Signs of the Time

Building #1724 Gets a New Name
Something NEW at Wyalusing State Park


The Park Office, the naturalist's office, the Old Park Office, and "that small empty building" are all the same - Building #1724. The Department of Natural Resources have designated all state park buildings with a number.

It was built by the Works Progress Administration in 1939 (Link)   The building served as the Wyalusing Sate Park Office from 1939 -1998. How many of our readers remember driving up to the building, and registering for a campsite?

A new Park Visitor Center was constructed in 1998. Building #1724 was used as an office for the Park Naturalist until c.a.2004.  The building remained vacant from 2004-2010.

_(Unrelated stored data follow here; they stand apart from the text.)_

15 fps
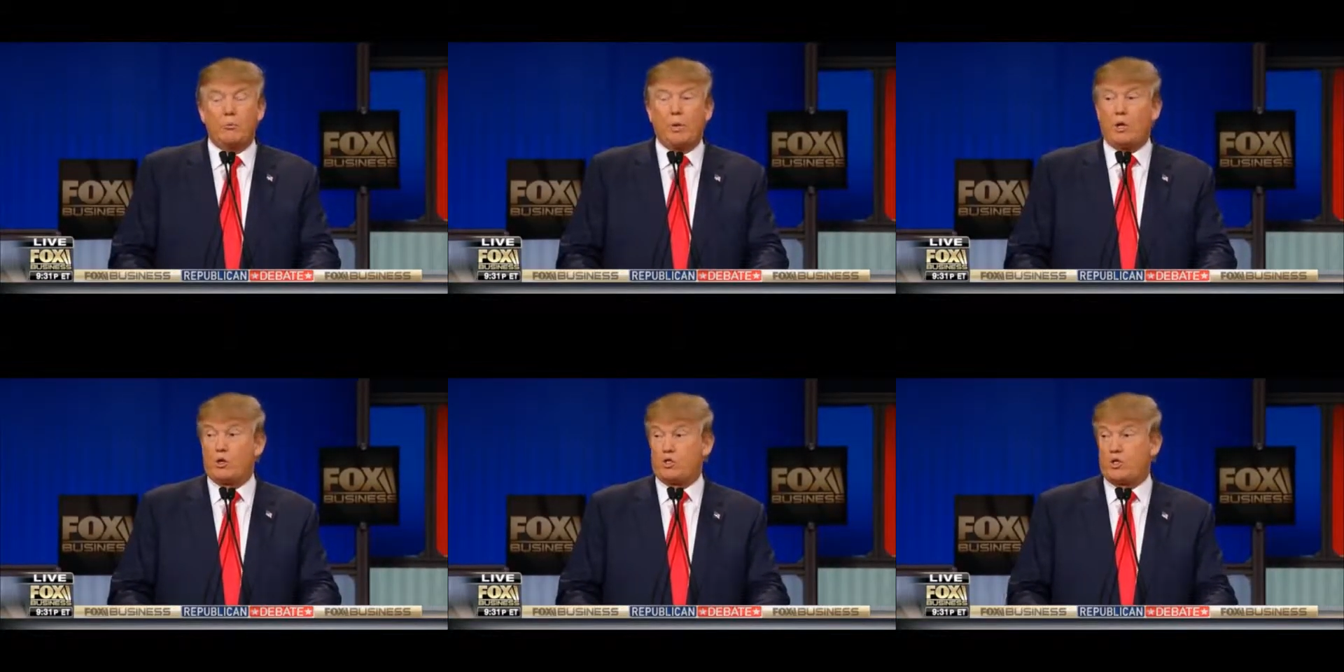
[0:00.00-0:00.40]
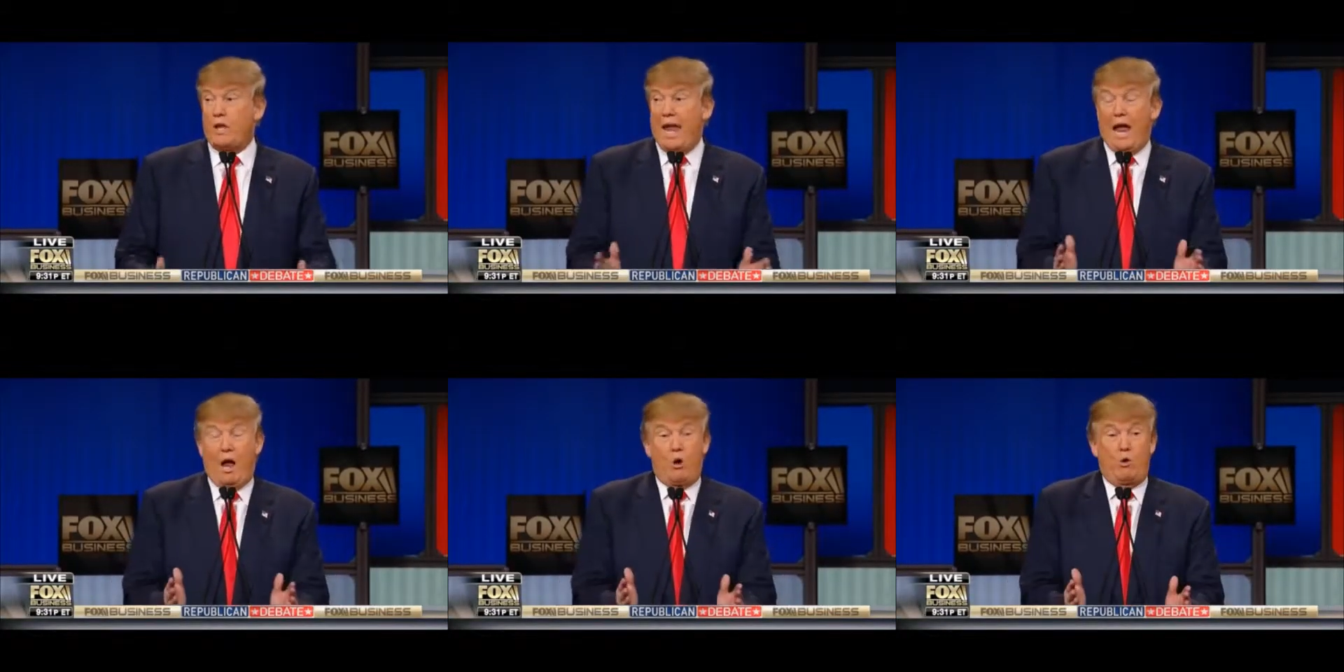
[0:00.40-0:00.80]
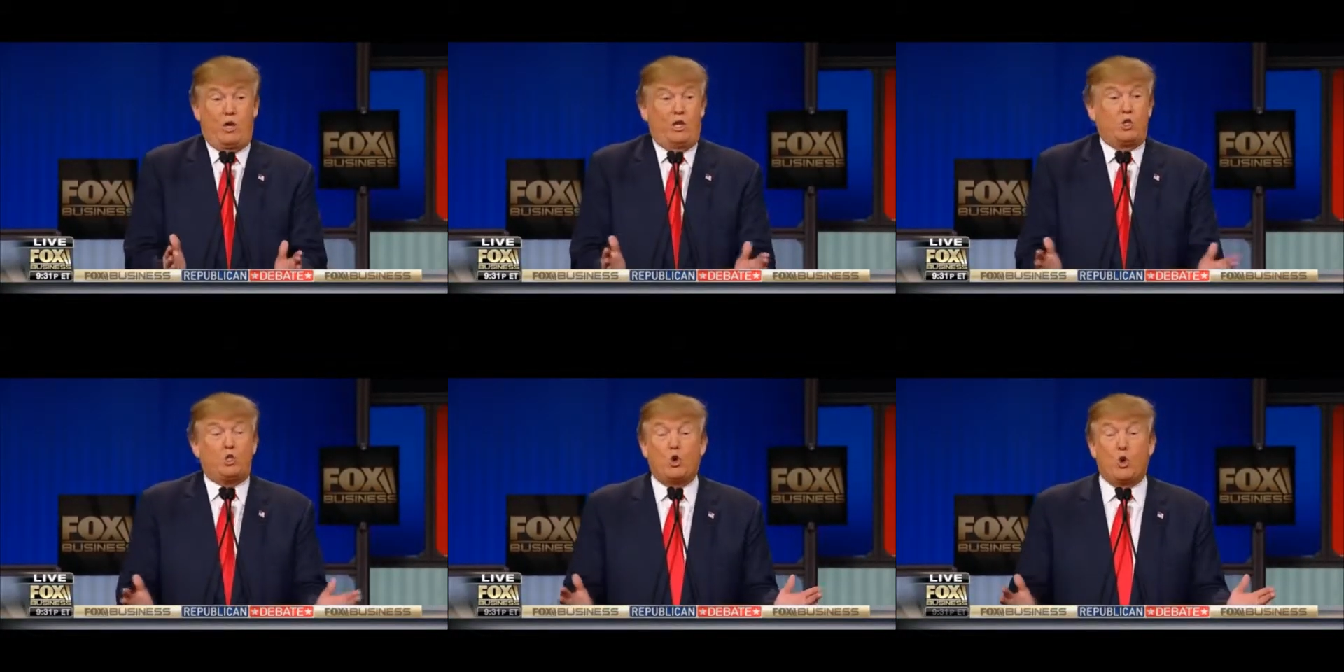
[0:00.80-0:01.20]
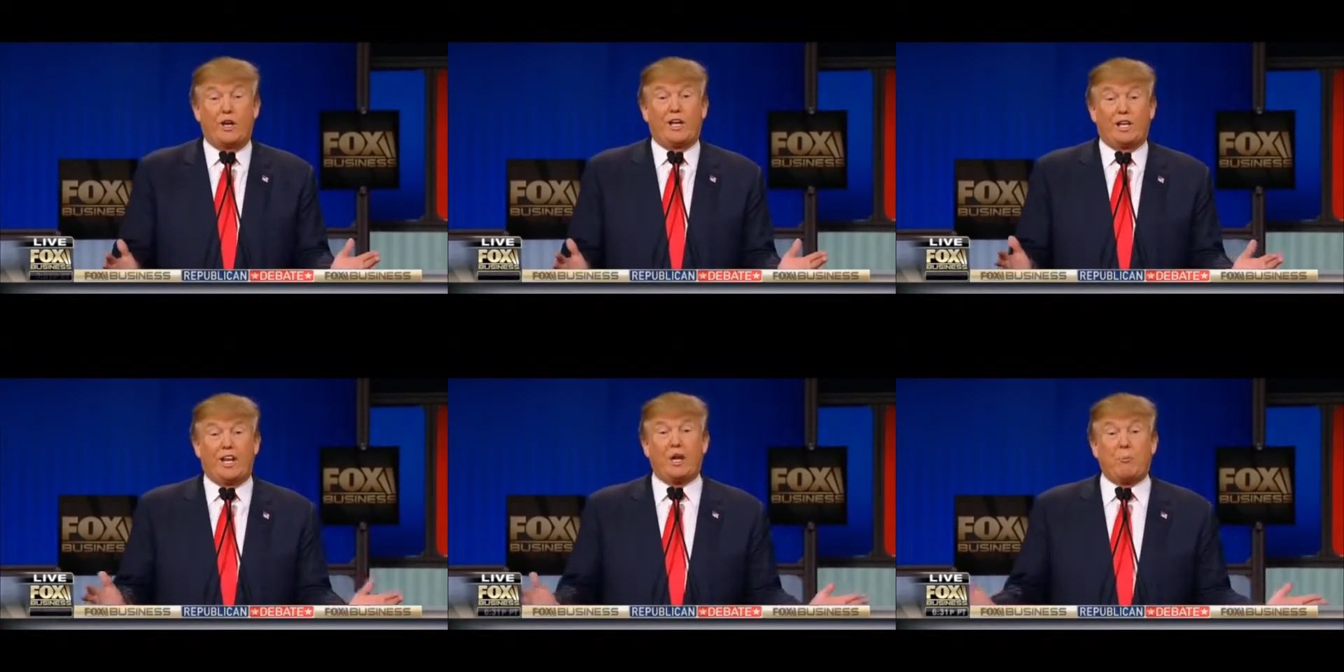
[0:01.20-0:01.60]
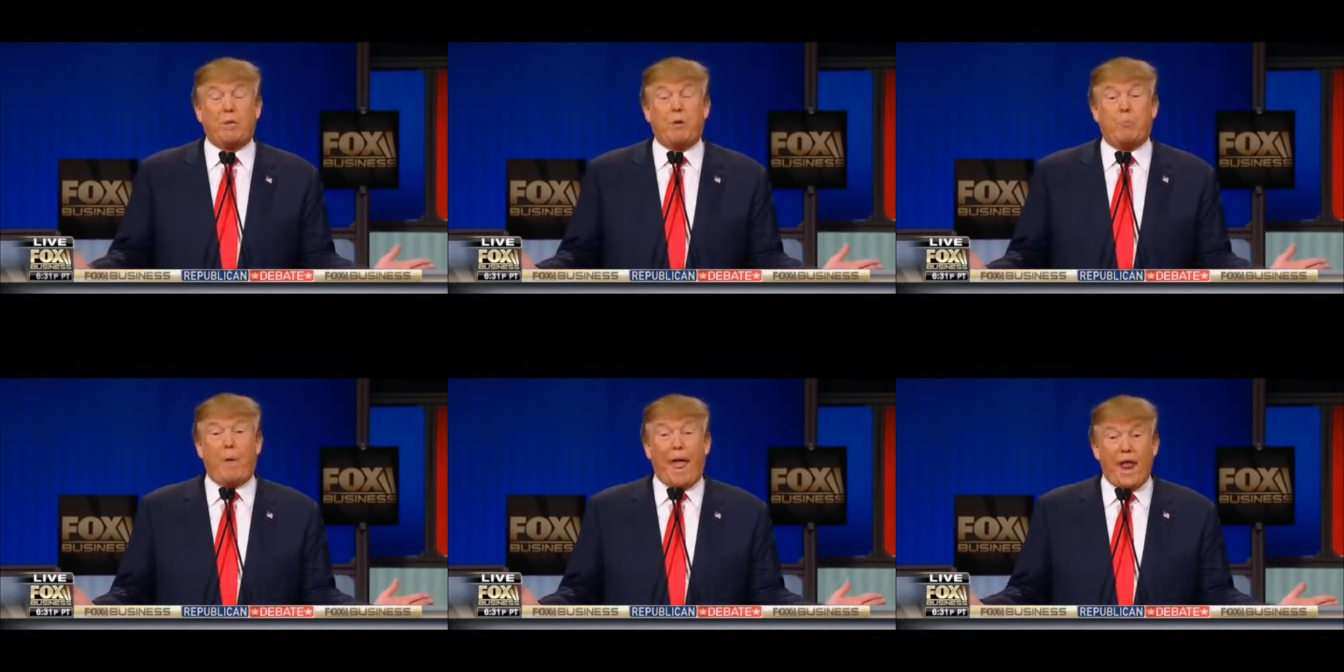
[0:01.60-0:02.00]
Because now he's doing a little
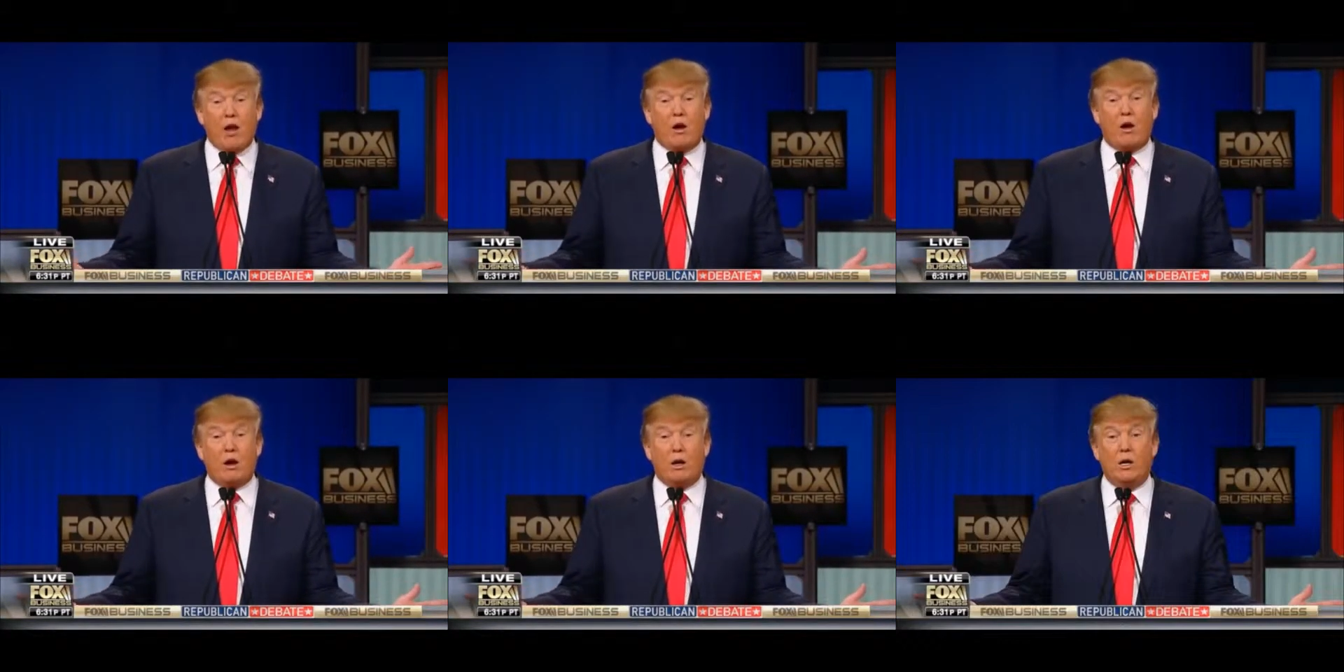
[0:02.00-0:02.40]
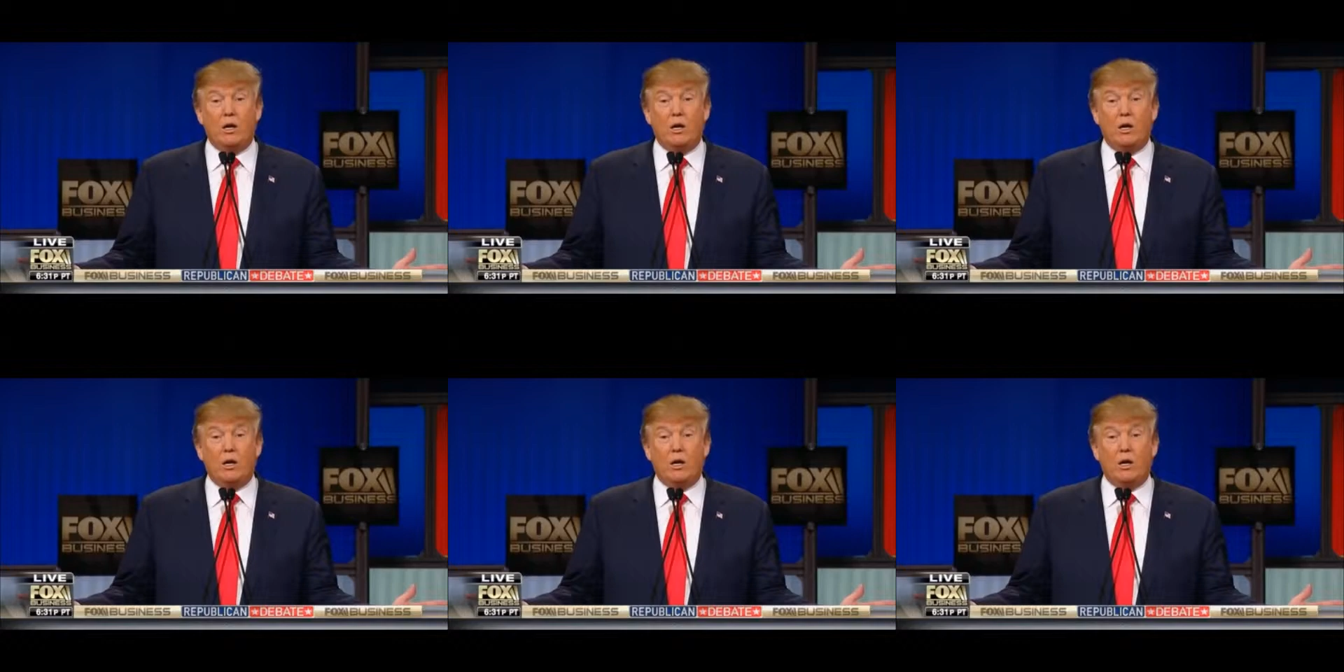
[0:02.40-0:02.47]
bit better.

In 2010, the Friends of Wyalusing State Park began to provide funds for the repurposing of the “Old Park Office”. Donations, grants, and Park Concession Stand profits were used to transform the building into an accessible interpretive center.  It will also be used as a meeting place for small groups.  The building received insulation, updated electrical wiring, an accessible entrance, and  tuck-pointing of stones. The new wood paneling came from the trees in the park. The flooring was sanded and finished.  (The interior of the building is featured with a 3d view movie clip in this blog)


 The Friends of Wyalusing State Park, along with Park administration, began working to rename this building a little before 2010. As it turns out, this is not as simple as, “Let’s rename the building……” There are forms to be filled out, and mailed, research needs to be completed, and all of this needs to be approved. Finally, a new name for the building has been determined. It is….. Nope, can’t tell you, yet! That will be in the next blog. But, if you had attended the Friends of Wyalusing State Park meetings, you would know. Hopefully we can keep a secret.

But, what The Friends of Wyalusing State Park can announce is that there will be two new informational signs for the kiosk located just east of building #1724. The signs were funded by the Friends of Wyalusing.

The Civilian Conservation Corps built the kiosk. Originally, it was placed at the entrance to the Point Lookout parking lot. It was used to greet visitors to Nelson Dewey State Park which was the original park name.  Later, it served as a place for park announcements and trail information. The kiosk is the only one which still exists in Wyalusing State Park. In 2010 the kiosk was moved to its present location by park staff. Camp Hosts replaced the old roof with new cedar shakes.

healthemansign
Click on image to view edited photo.
The sign shown to the left is entitled “Heal The Man, Heal The Land”. Through excerpts and photos, the information sign tells about the of the formation of the Civilian Conservation Corps and how it helped “young men rediscover hope and renew faith in their country and themselves”. 

nationindispaie
Click on image to view edited photo.
The second informational sign is entitled, “A Nation in Despair”. The informational sign brings the Civilian Conservation Corps closer to Wisconsin. It tells how the Milk Strike of 1933 affected farmers and failing factory jobs affected Wisconsin families.

When the signs are finally mounted in the kiosk they will look like the edited photos. Clicking on the signs will enlarge the view.

Together, the two signs, inform the park visitor about the importance of the Civilian Conservation Corps. The Friends of Wyalusing continue to educate park visitors about the CCC and the WPA though educational kiosks throughout the park and the newly named building #1724.